PROCESS

Monika Patuszynska actively seeks out difficulties posed by working in porcelain, difficulties that often cause ceramists to stick to tried and tested ways of making. She wants the problems, she literally sets herself tasks that are so challenging she needs a plan B and C to fall back on. Her experience of porcelain factories led her to the conclusion that perhaps those seams and edges from the casting process, those that we strive to remove yet so persistently re-appear, are in fact an essential part of the clay, its tendency, its want. So, like the antithesis of a porcelain factory worker she sets about smashing the moulds, sawing them into shards, then piecing them back together to create new formations, to make new molds. She actively seeks the seams, edges and broken textures to create dynamic and fluid forms. The process is like fitting together an awkward, jutting jigsaw. That it works, that the porcelain cast survives with contrast in thickness and texture is perhaps in part due to serendipity but more essentially, to an exceptional knowledge of the material. 

Dr Natasha Mayo, a senior lecturer at the National Centre for Ceramics, Wales, practitioner, writer and researcher into ceramics and creative pedagogies.

Her process incorporates a fuller comprehension of the trials and procedures involved in creating porcelain. In effort to explore and elicit an understanding of the material and tactile language of porcelain, abandoned molds from distinctly discarded projects are collected and reconfigured to pose not only new forms, but a new existence of materiality for porcelain. New birth is given to ‘bastards’ and ‘orphans’ offspring of unknown parental origin, set free into the world, fully accepting the destined outcome of the creative experiment. Characteristics otherwise considered tarnished become provocative pronouncements of existence; cracks, fissures, and topples become fully and wholly themselves; servitude and uprightness becoming utterly meaningless. The decay of industrial decline and human aspiration, the material memory itself is transformed into a capsule like ice and rock through a glacier, serving nothing but its own existence.

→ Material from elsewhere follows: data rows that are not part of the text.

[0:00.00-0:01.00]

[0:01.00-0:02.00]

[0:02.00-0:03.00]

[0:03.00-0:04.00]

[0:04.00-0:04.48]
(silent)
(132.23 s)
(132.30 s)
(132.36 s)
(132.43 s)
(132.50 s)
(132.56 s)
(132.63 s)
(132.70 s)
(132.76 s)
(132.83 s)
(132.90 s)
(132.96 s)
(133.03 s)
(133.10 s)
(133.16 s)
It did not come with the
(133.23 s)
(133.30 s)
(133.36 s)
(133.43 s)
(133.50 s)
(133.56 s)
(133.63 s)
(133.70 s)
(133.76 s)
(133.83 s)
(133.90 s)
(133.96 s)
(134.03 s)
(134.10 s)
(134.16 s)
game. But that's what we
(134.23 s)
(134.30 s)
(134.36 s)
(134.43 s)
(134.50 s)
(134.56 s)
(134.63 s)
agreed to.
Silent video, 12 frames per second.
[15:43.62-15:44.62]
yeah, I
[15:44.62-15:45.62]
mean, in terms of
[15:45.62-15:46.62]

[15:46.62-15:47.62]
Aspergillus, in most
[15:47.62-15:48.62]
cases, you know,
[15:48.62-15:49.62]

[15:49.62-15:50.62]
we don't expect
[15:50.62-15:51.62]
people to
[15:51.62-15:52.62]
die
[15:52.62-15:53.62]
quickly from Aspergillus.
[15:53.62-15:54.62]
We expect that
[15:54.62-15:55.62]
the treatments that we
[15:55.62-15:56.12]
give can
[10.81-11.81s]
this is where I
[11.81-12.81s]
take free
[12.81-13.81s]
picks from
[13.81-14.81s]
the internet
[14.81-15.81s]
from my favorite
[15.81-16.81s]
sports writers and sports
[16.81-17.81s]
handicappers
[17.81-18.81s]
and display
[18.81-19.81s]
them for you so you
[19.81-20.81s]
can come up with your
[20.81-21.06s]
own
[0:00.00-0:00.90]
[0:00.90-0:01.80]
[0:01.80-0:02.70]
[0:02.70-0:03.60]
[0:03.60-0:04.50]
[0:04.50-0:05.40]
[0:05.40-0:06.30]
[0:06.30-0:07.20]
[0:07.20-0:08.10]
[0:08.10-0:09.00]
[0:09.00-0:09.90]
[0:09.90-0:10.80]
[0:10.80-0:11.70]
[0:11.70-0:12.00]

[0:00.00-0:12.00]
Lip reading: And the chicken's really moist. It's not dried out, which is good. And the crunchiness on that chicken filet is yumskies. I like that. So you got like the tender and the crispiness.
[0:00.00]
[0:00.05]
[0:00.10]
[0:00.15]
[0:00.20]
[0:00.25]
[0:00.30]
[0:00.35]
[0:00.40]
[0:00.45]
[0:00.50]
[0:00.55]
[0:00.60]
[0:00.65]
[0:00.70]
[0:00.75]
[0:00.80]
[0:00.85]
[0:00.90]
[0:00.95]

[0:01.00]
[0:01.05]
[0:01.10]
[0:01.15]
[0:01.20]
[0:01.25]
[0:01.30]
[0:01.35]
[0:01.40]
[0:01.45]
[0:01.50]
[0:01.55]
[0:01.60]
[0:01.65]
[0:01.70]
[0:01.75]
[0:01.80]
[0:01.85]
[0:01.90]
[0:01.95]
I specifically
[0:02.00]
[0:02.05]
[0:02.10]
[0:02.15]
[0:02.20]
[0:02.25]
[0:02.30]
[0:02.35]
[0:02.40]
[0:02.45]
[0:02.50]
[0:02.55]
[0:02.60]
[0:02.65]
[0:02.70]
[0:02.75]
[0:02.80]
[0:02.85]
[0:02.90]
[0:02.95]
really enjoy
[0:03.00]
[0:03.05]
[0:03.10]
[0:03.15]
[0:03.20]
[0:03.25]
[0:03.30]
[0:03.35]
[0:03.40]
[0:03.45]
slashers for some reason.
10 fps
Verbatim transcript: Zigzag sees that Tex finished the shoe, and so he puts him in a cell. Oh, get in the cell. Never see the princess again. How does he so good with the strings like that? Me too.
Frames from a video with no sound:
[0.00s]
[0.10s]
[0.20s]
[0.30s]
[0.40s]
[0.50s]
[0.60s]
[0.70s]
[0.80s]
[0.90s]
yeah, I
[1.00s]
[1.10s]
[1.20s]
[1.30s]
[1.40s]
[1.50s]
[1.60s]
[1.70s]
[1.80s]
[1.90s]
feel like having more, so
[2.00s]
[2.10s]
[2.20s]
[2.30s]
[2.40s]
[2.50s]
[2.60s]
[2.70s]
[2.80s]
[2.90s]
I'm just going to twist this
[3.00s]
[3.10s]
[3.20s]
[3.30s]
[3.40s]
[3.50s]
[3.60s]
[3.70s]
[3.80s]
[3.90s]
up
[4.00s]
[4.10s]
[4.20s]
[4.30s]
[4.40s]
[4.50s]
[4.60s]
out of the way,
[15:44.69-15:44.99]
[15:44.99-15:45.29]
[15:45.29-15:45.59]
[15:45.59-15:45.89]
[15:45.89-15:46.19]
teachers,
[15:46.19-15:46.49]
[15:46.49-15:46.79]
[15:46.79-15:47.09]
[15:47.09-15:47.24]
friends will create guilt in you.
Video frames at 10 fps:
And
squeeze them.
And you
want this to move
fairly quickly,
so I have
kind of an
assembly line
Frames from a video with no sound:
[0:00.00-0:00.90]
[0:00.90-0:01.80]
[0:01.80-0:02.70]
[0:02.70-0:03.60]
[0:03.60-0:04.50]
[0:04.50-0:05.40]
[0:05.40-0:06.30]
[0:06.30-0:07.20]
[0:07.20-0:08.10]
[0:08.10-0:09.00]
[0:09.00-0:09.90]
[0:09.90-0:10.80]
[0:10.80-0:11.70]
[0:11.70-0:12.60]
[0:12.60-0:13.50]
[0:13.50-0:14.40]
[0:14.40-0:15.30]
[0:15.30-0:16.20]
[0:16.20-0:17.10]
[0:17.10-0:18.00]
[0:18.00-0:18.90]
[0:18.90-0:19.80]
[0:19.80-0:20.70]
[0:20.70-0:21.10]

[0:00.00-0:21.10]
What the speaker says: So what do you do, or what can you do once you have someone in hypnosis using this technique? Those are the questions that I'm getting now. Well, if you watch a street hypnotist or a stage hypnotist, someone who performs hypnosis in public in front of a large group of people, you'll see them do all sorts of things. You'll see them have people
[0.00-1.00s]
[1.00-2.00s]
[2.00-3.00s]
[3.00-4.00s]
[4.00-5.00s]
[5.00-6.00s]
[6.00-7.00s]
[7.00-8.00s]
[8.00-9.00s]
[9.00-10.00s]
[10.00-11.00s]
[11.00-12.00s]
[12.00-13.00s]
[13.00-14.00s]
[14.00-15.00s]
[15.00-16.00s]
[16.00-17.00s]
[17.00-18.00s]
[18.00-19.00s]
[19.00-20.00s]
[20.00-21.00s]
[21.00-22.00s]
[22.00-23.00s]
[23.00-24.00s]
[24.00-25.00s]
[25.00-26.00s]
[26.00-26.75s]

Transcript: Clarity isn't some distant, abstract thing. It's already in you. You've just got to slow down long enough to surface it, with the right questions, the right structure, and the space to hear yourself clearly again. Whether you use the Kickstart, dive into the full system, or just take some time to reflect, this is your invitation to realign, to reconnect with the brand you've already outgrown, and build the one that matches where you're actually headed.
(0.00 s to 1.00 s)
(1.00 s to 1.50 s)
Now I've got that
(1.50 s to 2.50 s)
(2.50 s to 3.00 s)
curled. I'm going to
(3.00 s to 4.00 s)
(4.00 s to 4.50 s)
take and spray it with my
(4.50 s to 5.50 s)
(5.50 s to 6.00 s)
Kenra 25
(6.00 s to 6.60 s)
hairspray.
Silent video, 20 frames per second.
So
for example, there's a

Ryan Matthew Mitchell, an independent artist, International Curator and Coordinator for Jingdezhen Ceramic Institute, China.

Material that, for some, epitomizes banality and crass commercial kitsch is elevated to high art in her studio. (…) Casting is Patuszynska’s primary artistic technique. Traditionally an industrial method to produce identical commercial products, in her hands it becomes a means of producing enormously rich and almost impossibly unique pieces. The limits of proper casting technique has always seemed too narrow for her. The list of do nots becomes for her a list of must do, something to be explored. As Bernoulli said of Newton “Tanquam ex ungue leonem” (We know the lion by his claw). The same can be said of Monika Patuszynska.

Noel Montrucchio, a freelance writer and former editor of one of Europe’s most popular architecture and design magazines; an avid collector of ceramic and glass sculpture.